NOTWITHSTANDING THIS REPORT OR ANY DISCUSSIONS CONCERNING A LOT, ALL LOTS ARE OFFERED AND SOLD AS IS" IN ACCORDANCE WITH THE CONDITIONS OF BUSINESS PRINTED IN THE SALE CATALOGUE."

Catalogue Note

The velvet is identical in design to that used in a set of ecclesiastical Mass vestments, now divided between the Victoria and Albert Museum and Keir Collection, and purchased from Christie's, South Kensington, 27 May 1976.
For discussion of the dalmatic and altar frontal in the Victoria and Albert Museum, see Lisa Monnas, Renaissance Velvets, London, 2012, pp.120-121, Nr.35, Dalmatic, made of crimson pile-on-pile velvet, Italy (possibly Florence) or Spain, mid 16th century (see Fig. 1), with a matching altar frontal, and the accompanying matching dalmatic, cope and chasuble from the same set now in the Keir Collection.

For other related examples to this velvet, which are either identical or very similar, include three fragments (78 by 57.2cm, 76 by 56.1cm and 70.7 by 57cm) in the Musée des Art Décoratifs, Paris (10601 A, B & C - unpublished), and a chasuble, Italy, 1500-1550, in the Indianapolis Museum of Art, The Orville A. and Elina D. Wilkinson Fund (74.117).
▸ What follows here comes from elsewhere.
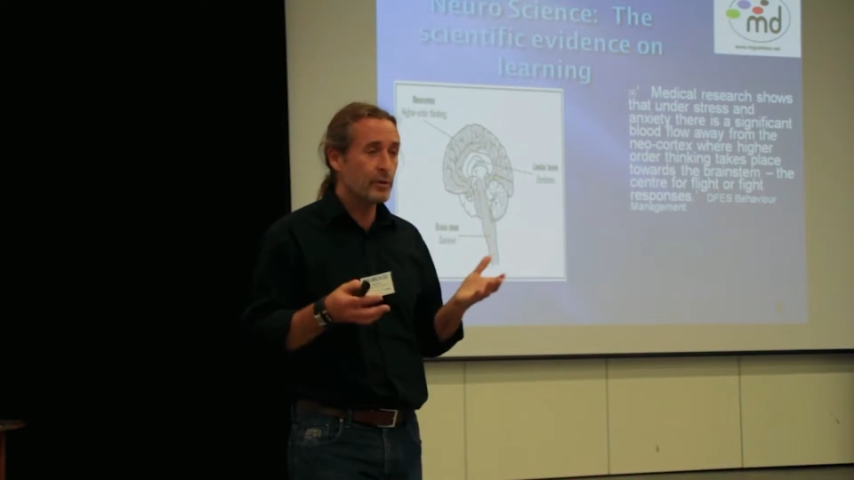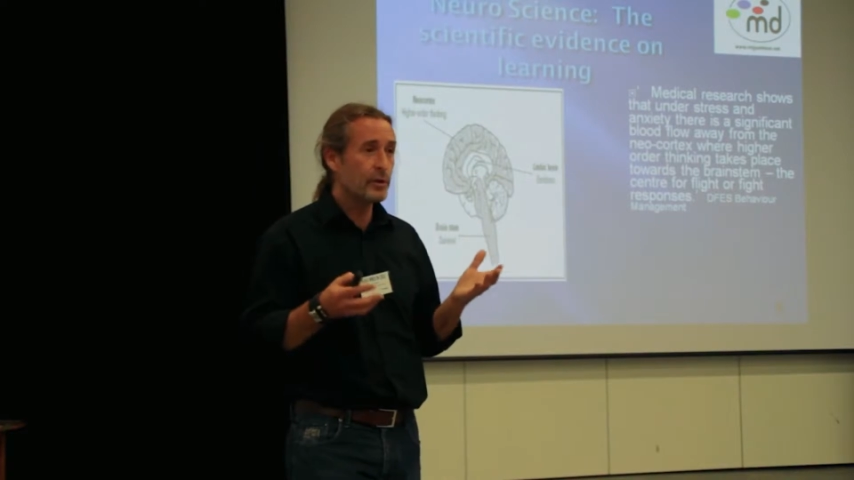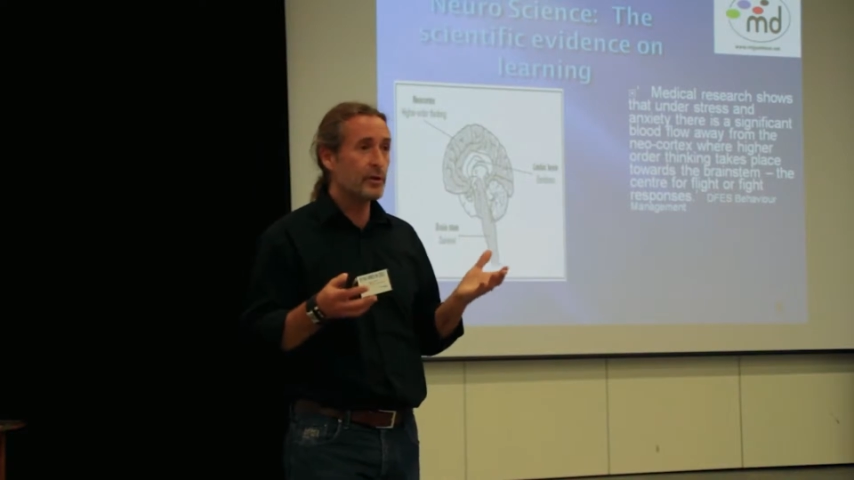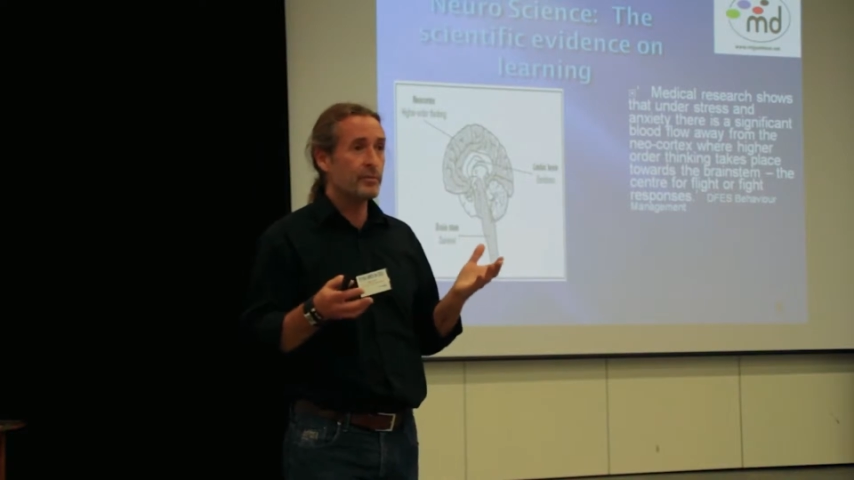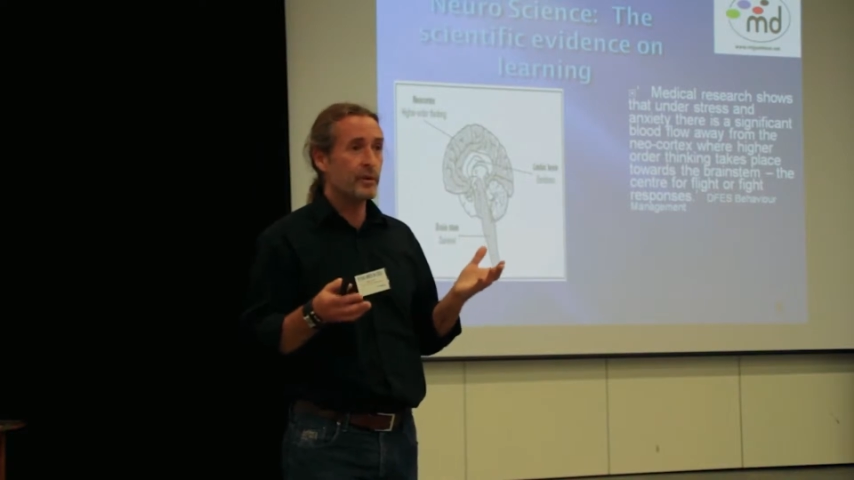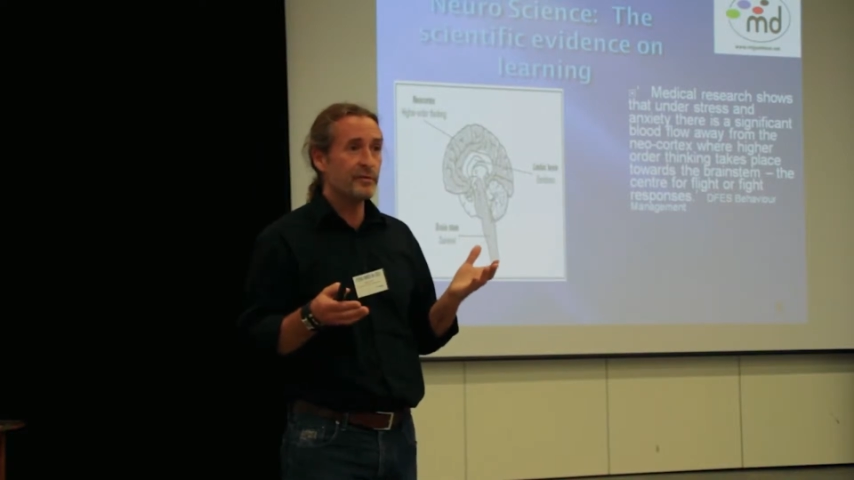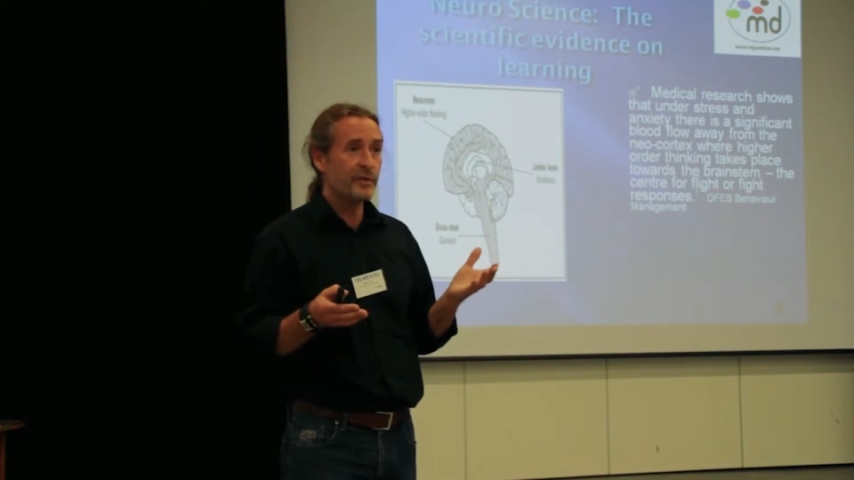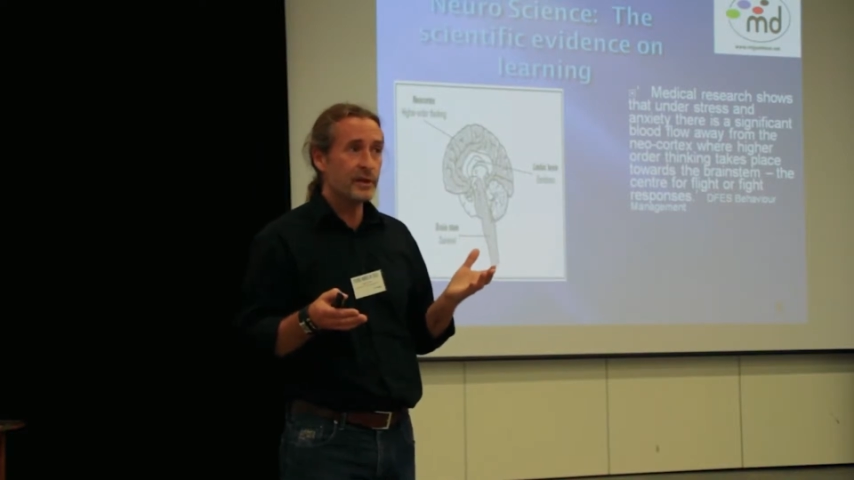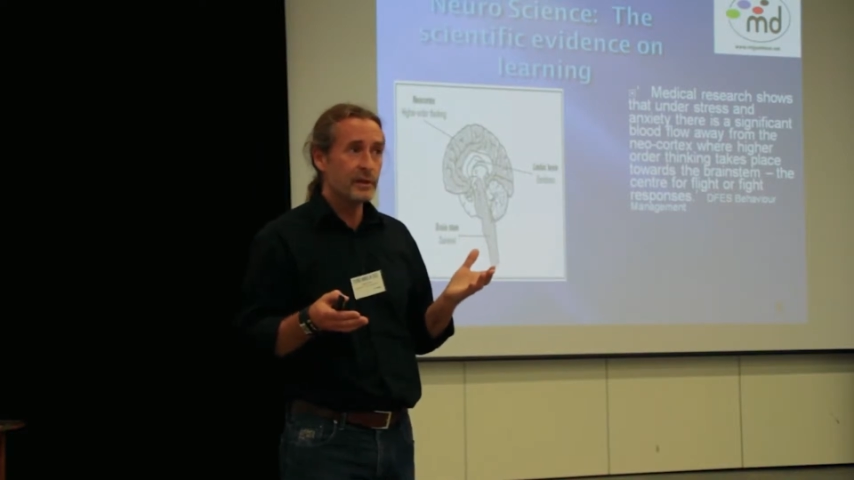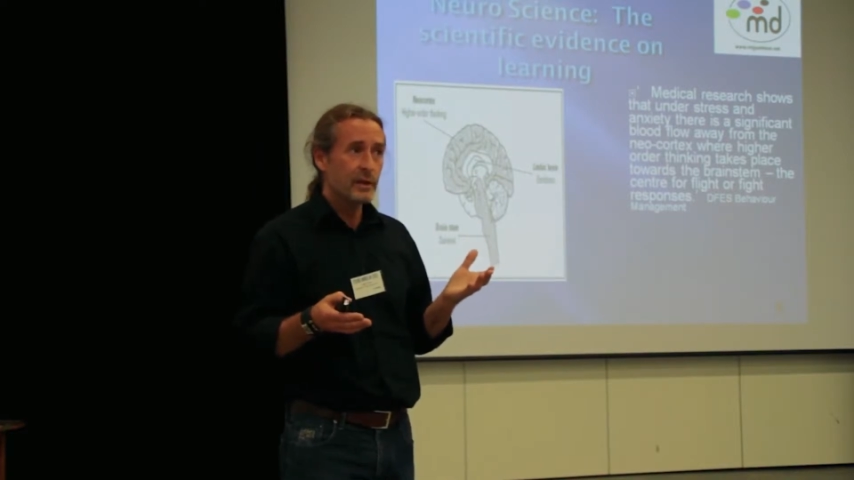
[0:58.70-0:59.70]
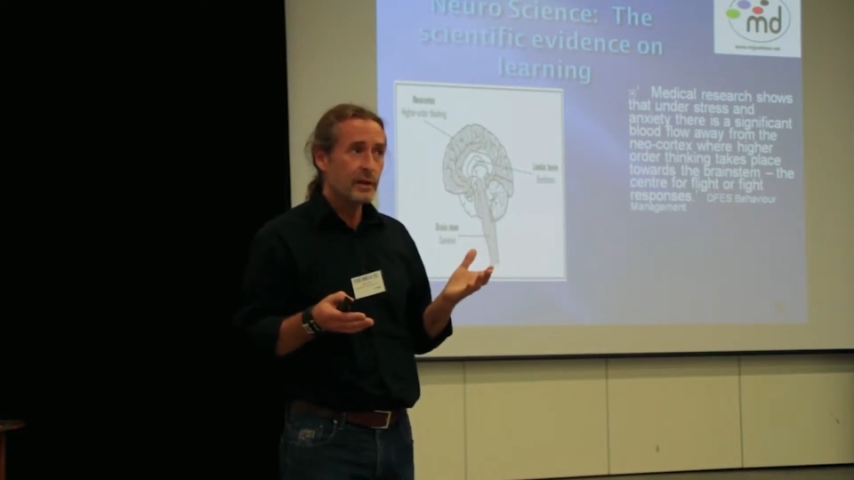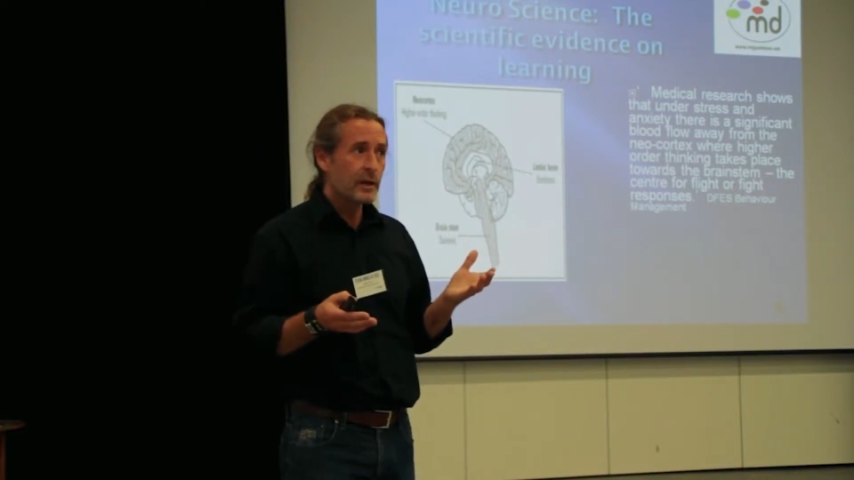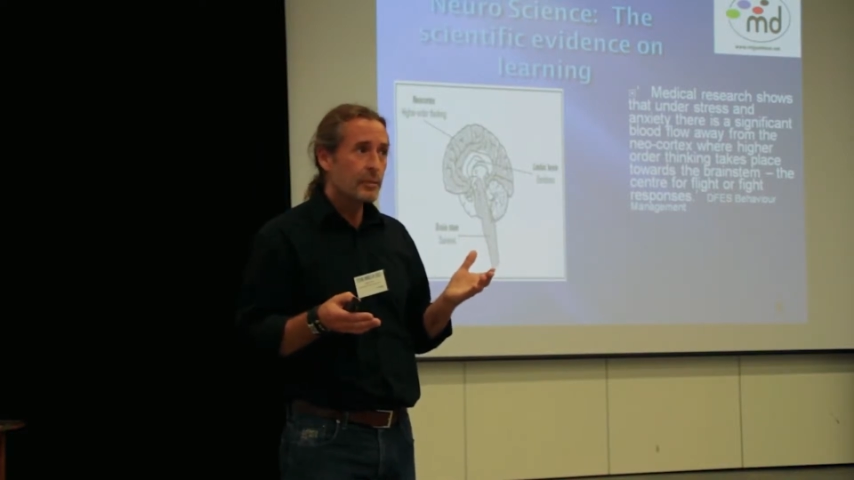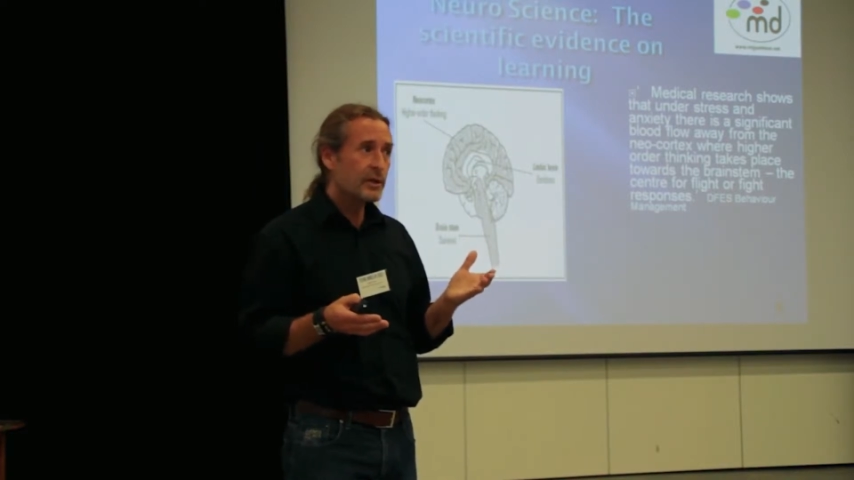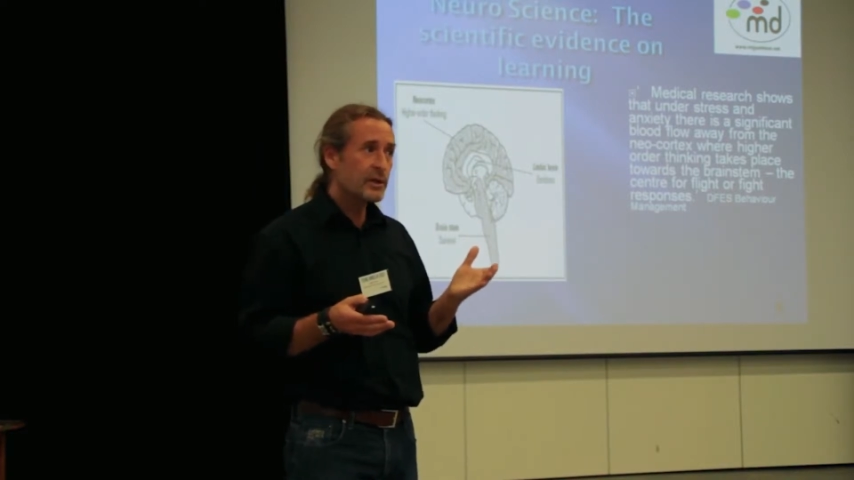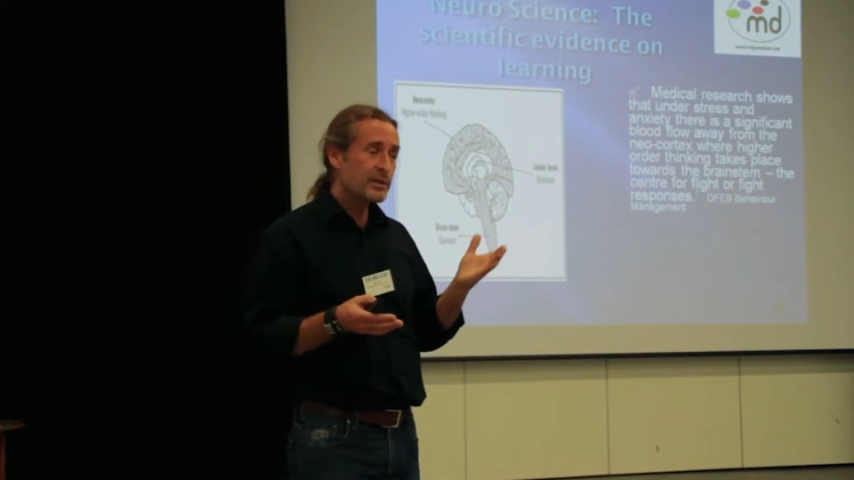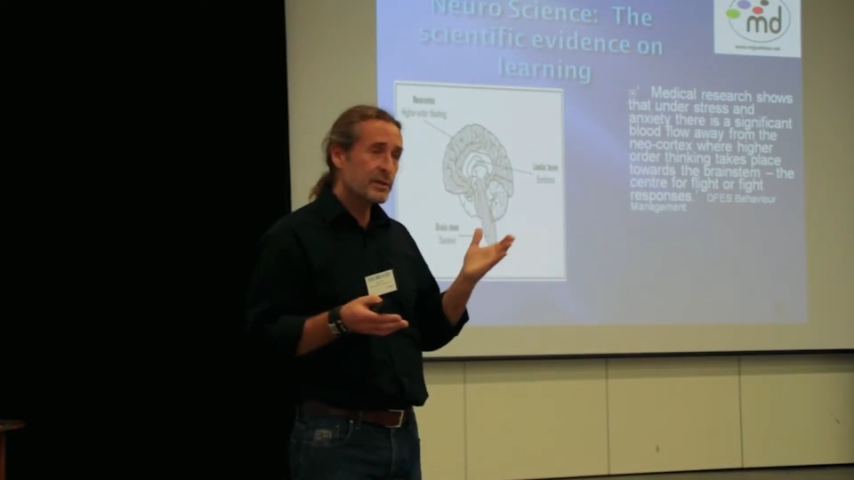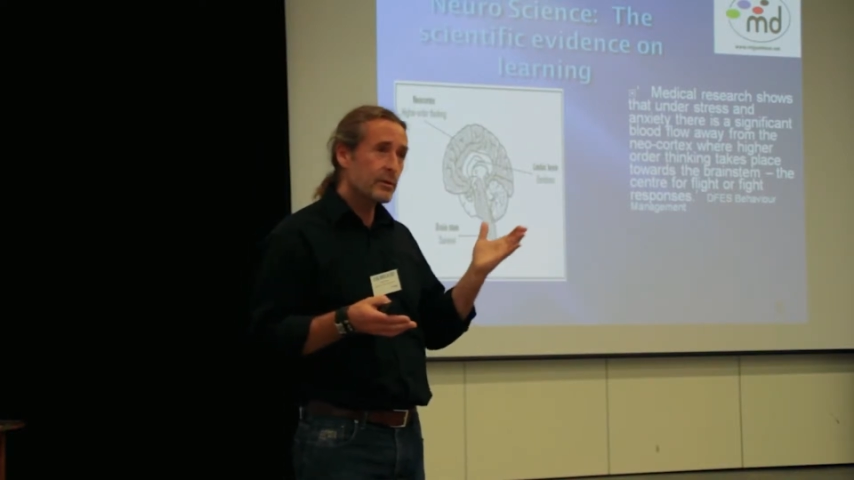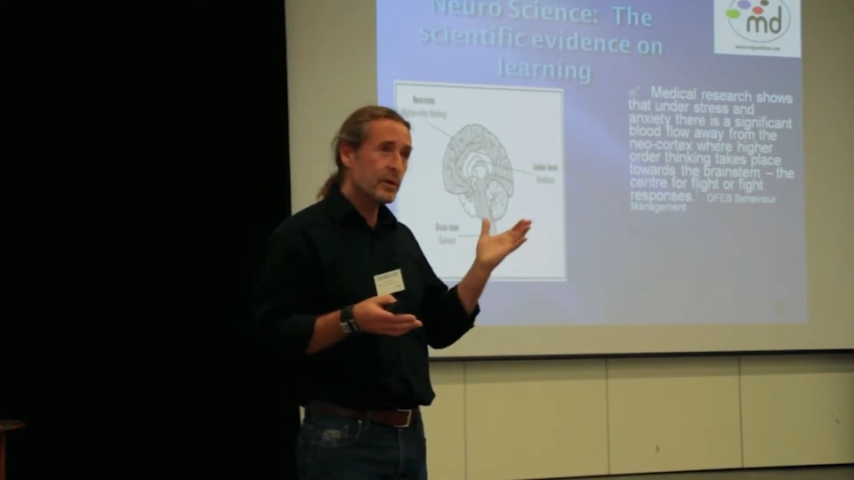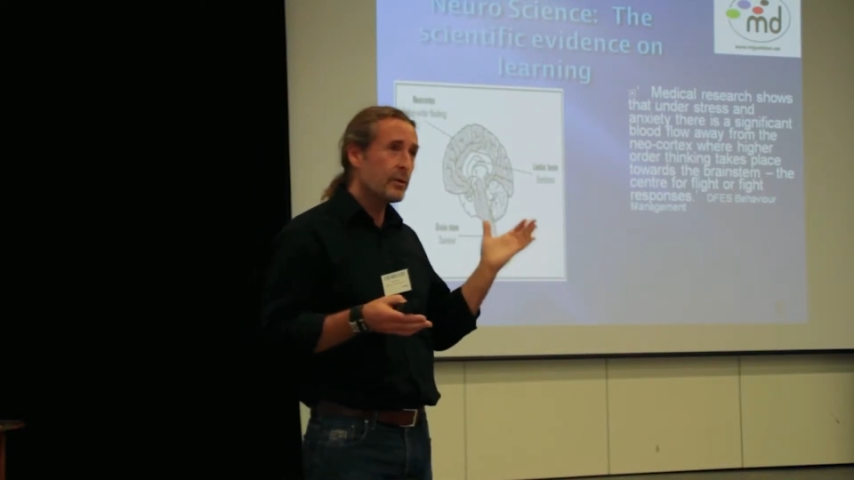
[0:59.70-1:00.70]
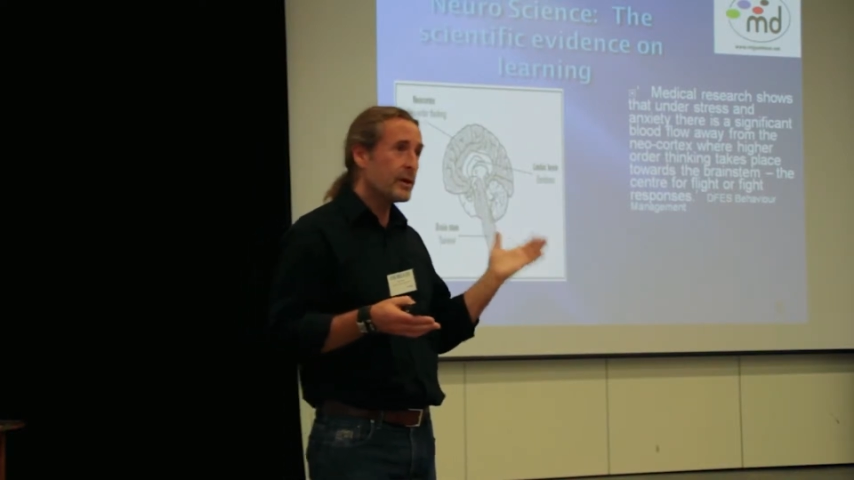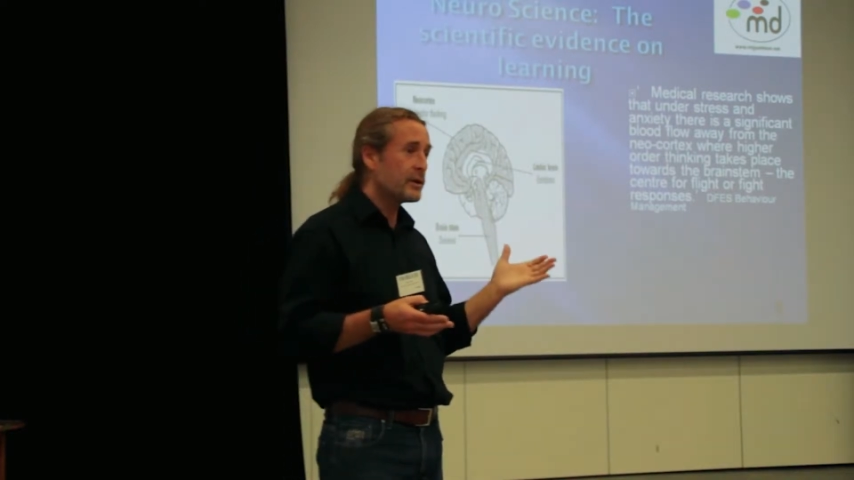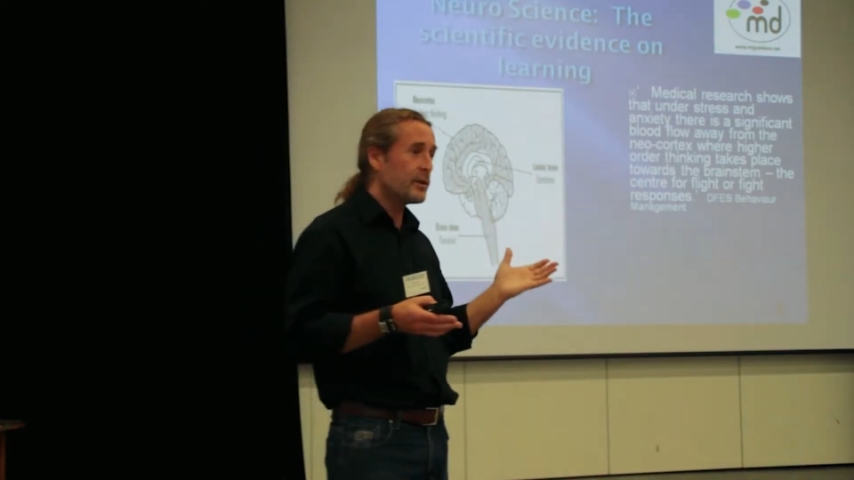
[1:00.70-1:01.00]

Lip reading: me off my feet, because although I'd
There are six other similar variants recorded by Monnas, including: fragments in the Victoria and Albert Museum, London; a late fifteenth century altar frontal, Italy, in the Chicago Art Institute; a sixteenth century fragment in the Museo Stibbert, Florence and a Florentine fragment, third quarter of the fifteenth century, in the Museo del Tessuto, Prato; a composite panel (376 by 58.4cm), Italian or Spanish, late fifteenth/early sixteenth century, in the Metropolitan Museum, New York and a comparable swath of a close variant of this velvet design was used for a ceremonial long sleeved kaftan, with gold brocaded crimson velvet, seventeenth century, probably Spanish, belonging to Sultan Ahmed I (1603 -1617), in Istanbul (The Topkapi Saray Museum).

The wonderfully vibrant and large pattern velvet has survived in examples which have been attributed to Florence, Venice and Spain. It has been noted by Roger, Tezcan and Delibas that silks similar to this in design were woven in both Italy and Spain. The style of velvet was also exported to Turkey, and an example found in the surviving kaftan in the Topkapi Saray Museum, which is considered to be Venetian in design, much imitated in contemporary Spain. Italian velvets from the various cities including Florence, Venice and Genoa are difficult to distinguish apart, due to the similar techniques used by all.

In addition to the detailed and comprehensive discussion of early velvets by Monnas, opcit., see Fabrizio de'Marinis (ed), Velvet: History Techniques and Fashions, Milan, 1994, essay, Roberta Orsi Landini, The triumph of velvet: Italian production of velvet in the Renaissance, pp.19-49, for further discussion of the production and processing of velvet, the motifs, uses and fashions including notes on sumptuary laws. Produced in the Renaissance the velvet of the present panel shows no specific reference to Antiquity or to Renaissance designs, but relates to early Late Gothic inspired textiles.